If you’d like to do the voice of a minor character, please send a sample of a few lines to hpmorpodcast@gmail.com Any file type will do, I have converters.
NOTE: Please just a few lines, or contact me first before you do an entire character. There are a few roles that are listed as available in the PDF, but have already been taken!
If you have any sort of microphone (many laptops come with them built-in, and most gamers will have a headset) and a computer you can record your voice. Windows comes with Sound Recorder, the link explains how to use it (basically click-and-record). I don’t own a Mac, but I hear it comes with SimpleSound. If you want to get fancy, you can download Audacity for free, which is what I use for recording and editing, but that’s probably overkill.
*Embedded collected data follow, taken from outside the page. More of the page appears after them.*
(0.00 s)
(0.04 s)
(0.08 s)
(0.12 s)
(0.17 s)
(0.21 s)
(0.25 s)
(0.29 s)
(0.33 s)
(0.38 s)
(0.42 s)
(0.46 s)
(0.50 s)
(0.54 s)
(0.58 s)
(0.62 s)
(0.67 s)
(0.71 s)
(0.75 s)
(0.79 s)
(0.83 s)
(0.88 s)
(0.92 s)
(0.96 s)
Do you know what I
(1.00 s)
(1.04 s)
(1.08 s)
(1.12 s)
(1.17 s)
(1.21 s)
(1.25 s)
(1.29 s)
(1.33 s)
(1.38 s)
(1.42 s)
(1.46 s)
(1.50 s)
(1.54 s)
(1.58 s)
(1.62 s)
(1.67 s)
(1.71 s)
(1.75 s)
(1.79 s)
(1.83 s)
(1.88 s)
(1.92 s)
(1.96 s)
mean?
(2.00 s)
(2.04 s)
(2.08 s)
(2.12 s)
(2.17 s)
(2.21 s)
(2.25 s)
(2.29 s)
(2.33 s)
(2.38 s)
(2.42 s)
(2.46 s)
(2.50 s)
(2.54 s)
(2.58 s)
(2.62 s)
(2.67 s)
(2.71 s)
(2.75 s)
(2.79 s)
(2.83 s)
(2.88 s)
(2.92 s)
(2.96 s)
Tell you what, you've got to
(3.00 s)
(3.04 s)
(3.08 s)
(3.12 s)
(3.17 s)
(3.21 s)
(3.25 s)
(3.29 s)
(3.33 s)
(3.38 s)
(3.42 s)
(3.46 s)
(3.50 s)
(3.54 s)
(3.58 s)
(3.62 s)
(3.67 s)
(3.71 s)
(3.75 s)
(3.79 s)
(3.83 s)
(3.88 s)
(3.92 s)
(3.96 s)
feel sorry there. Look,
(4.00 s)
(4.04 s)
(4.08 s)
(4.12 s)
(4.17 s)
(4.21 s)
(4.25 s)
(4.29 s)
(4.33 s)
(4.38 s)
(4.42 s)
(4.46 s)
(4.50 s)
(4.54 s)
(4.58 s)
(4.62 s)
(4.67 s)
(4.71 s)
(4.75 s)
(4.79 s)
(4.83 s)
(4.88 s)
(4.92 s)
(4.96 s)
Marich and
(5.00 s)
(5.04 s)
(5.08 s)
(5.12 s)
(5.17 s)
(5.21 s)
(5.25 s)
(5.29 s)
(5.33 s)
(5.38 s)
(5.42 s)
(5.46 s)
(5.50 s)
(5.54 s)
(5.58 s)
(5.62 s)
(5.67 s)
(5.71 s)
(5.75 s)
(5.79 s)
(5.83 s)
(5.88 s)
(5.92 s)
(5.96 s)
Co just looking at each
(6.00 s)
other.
All the lines for available minor parts can be found in this PDF, provided by James.
I’ve been asked if I prefer each line in its own file or all lines in a single file. I honestly have no preference, there’s plenty of alt-tabbing in either case. Do whichever is easier for you.
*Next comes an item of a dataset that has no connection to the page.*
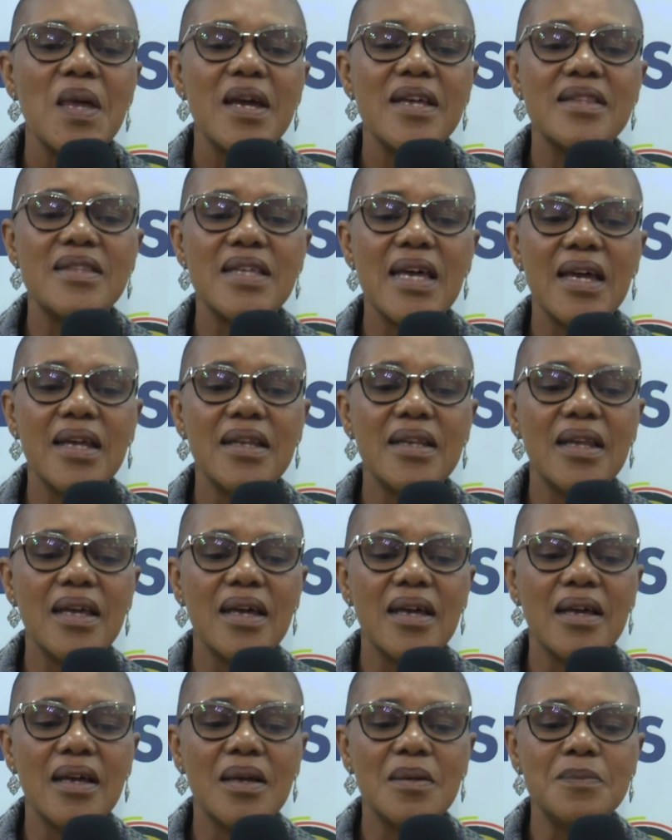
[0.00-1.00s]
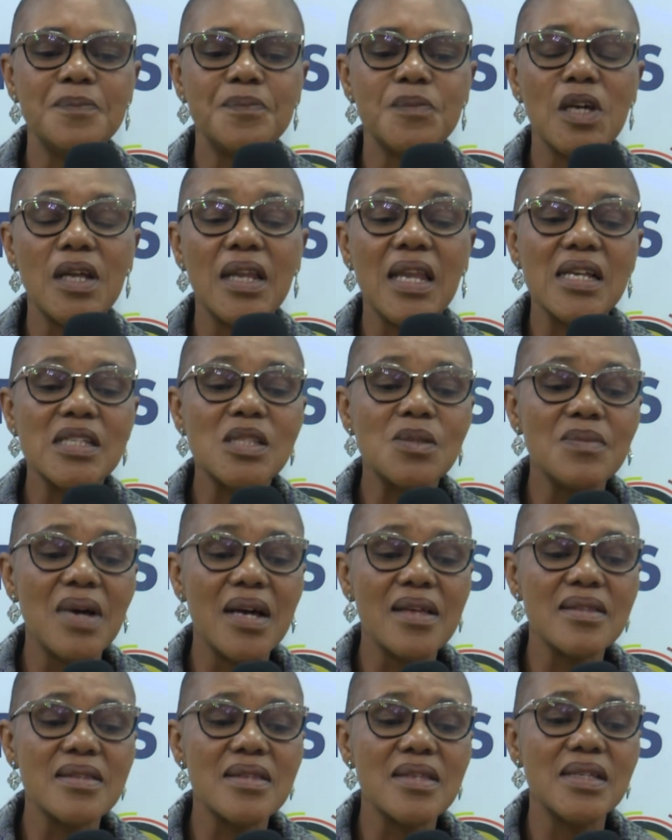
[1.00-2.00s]
Then last
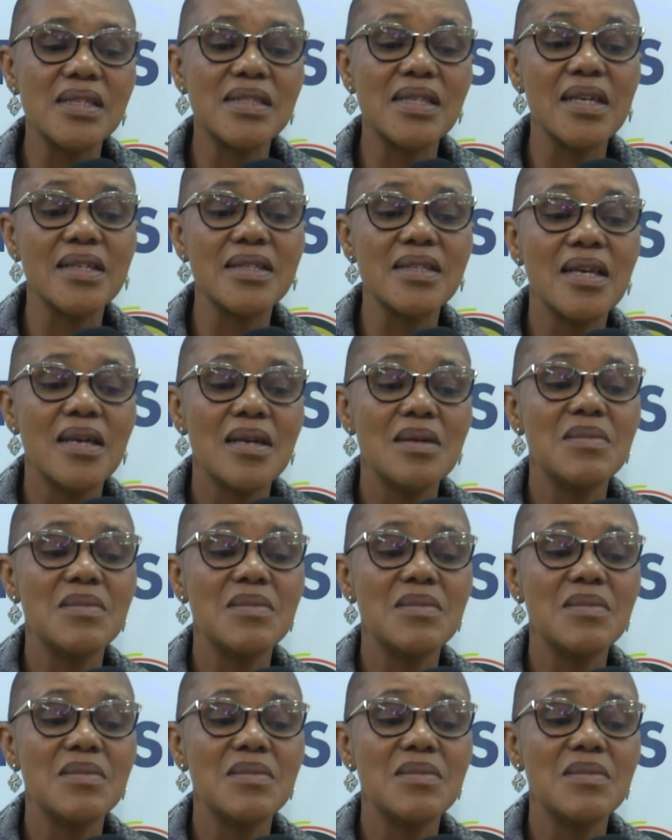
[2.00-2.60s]
month, he said,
There are two things you can do to help sound quality. First, do what you can to minimize echo. Recording in a room with lots of stuff on the walls is preferable (just hanging a sheet up can help). The ideal situation is recording in a walk-in closet (all those hanging clothes absorb the sound beautifully) but I realize most people don’t have those. In any case, almost every recording has some echo in it, it’s not a huge deal.
Second, do not speak directly into the microphone. Have it off to the side a bit, so your words go past it. The microphone will still pick up the sound just fine, and this will prevent the air you force out while speaking from impacting too forcefully on the microphone pick-ups. You can actually feel this yourself if you put your hand in front of your mouth and say “pop” – that brush of air you feel will cause popping and cracking in the sound file.
Minimizing background noise is also good.
Don’t worry about being too histrionic, I’ve found that it’s actually pretty hard for most people to over-act, generally people tend to be too reserved and not get enough emotion in the voice. Typical Illusion of Transparency stuff, no one else can feel what you’re feeling so you really gotta work hard to put it into the voice. It’ll feel like you’re overacting, but you’re not.
One piece of advice I give almost everyone: slow down, you’re reading too fast. Seems to be a common thing people do when reading text, especially if they’ve already read it before. Go slower.
All that being said, these are just suggestions – I accept the majority of submissions. The most important thing is to sit down, click that record button, read a few lines, and send it off. That is always the hardest step, once you have that out of the way the rest is easy.